Greenbashing ou réel engagement ?
Téléphones portables éco-conçus, ordinateurs écologiques, imprimantes recyclables : les industriels jouent la carte du développement durable. Difficile parfois pourtant de faire la différence entre un réel engagement et du greenwashing. Pour vérifier l’adéquation du discours des marques avec les performances écologiques, des comparateurs en ligne, comme celui mis en place par la certification Epeat (www.epeat.net), permettent d’évaluer l’impact énergétique de nombreux matériels informatiques, en fonction de la marque et du modèle. Anticipant l’évolution de la législation, certaines marques, comme SFR ou Apple, affichent l’impact environnemental de leurs produits sur leur site internet et en boutique.

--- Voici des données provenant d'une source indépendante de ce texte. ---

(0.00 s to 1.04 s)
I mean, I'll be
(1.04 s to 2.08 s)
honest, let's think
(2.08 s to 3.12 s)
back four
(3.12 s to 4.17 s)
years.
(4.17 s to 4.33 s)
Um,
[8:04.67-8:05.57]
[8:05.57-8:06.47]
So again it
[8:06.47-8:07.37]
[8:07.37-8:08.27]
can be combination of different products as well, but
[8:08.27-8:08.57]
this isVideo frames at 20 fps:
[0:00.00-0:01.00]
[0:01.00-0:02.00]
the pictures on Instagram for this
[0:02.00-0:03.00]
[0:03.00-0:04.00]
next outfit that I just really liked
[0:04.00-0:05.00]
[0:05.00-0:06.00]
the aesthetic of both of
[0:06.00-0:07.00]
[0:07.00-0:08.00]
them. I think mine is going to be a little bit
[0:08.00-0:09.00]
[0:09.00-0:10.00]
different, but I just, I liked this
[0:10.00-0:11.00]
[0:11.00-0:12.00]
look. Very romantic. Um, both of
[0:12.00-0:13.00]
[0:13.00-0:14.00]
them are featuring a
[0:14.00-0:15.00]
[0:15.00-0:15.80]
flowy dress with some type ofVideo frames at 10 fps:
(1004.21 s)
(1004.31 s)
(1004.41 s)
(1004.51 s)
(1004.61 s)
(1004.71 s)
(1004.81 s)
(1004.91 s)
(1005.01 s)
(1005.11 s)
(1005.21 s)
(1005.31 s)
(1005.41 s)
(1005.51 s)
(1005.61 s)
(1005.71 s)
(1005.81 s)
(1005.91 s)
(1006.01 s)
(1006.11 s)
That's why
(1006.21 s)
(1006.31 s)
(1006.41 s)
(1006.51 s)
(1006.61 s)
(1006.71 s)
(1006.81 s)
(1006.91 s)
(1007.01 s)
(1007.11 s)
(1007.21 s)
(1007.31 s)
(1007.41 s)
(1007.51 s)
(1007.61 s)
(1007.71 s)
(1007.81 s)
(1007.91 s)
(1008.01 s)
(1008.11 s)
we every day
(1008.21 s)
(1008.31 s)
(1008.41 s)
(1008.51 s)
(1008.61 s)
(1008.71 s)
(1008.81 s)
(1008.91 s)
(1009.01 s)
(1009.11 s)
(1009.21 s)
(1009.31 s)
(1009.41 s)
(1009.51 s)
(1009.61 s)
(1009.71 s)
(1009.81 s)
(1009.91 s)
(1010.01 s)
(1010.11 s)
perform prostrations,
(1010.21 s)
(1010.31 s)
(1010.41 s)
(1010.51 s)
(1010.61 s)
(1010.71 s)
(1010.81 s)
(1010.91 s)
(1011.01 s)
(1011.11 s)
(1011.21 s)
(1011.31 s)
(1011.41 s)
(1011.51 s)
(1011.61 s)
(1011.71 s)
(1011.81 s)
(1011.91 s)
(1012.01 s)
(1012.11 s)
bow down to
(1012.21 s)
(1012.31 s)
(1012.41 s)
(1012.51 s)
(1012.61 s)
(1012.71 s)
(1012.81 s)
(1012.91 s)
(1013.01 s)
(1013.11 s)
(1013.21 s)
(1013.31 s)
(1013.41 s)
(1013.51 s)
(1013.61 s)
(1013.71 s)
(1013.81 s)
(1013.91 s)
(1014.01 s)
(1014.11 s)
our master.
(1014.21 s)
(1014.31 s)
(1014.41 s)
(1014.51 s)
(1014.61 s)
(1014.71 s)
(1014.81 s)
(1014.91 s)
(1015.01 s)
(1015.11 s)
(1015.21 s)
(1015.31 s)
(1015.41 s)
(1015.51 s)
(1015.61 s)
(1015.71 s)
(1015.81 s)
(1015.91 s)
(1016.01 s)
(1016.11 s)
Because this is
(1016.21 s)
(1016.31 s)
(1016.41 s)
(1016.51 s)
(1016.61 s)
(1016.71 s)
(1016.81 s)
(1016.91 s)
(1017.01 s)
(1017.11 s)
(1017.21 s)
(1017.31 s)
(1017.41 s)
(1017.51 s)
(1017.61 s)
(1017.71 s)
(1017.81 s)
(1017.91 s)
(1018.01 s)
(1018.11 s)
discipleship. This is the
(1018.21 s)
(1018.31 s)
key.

Sachant que l’empreinte écologique d’un appareil électronique provient principalement de sa fabrication et de la gestion de son démantèlement, le meilleur moyen pour réduire cet impact reste encore de prolonger la durée de vie des appareils. Or, aujourd’hui, celle-ci est de moins de trois ans pour un ordinateur. Alors que ce temps a été divisé par trois ces dix dernières années, certains fabricants vont à contre-courant de cette tendance du jetable. Ainsi, l’entreprise bordelaise Meta-IT (www.meta-it.fr) commercialise des postes de travail éco-conçus… et garantis 6 ans.
La jungle des écolabels
Par ailleurs, pour aider les particuliers et les entreprises à faire un choix réfléchi, de nombreux écolabels ont été créés. Mais attention, certaines labellisations sont lancées par des organismes indépendants reconnus, d’autres par l’industrie informatique elle-même : toutes ne se valent donc pas. Parmi les écolabels les plus sérieux et contraignants pour les fabricants, on retrouve ainsi :
- les normes RoHS et EuP. Elles reconnaissent l’éco-conception des produits (réduction de l’usage de substances toxiques dangereuses comme le plomb, le mercure, etc. pour la directive RoHS, réduction de la consommation d’énergie pour EuP) ;
- les labels NF Environnement et l’Ecolabel européen. Délivrés par l’Afnor, ils s’appuient sur des critères d’éco-conception, de faible consommation d’énergie, de recyclage et de réduction des taux des substances toxiques ;
- les labels EnergyStar et 80 Plus. Ils s’intéressent à la consommation énergétique des produits ;
- les certifications globales Epeat (la plus complète et contraignante à ce jour, intégrant notamment les critères du label EnergyStar), BlueAngel (plus vieille norme environnementale européenne) et TCO. Elles intègrent un large spectre de spécifications, de la réduction de la consommation d’énergie, du bruit et des polluants au recyclage.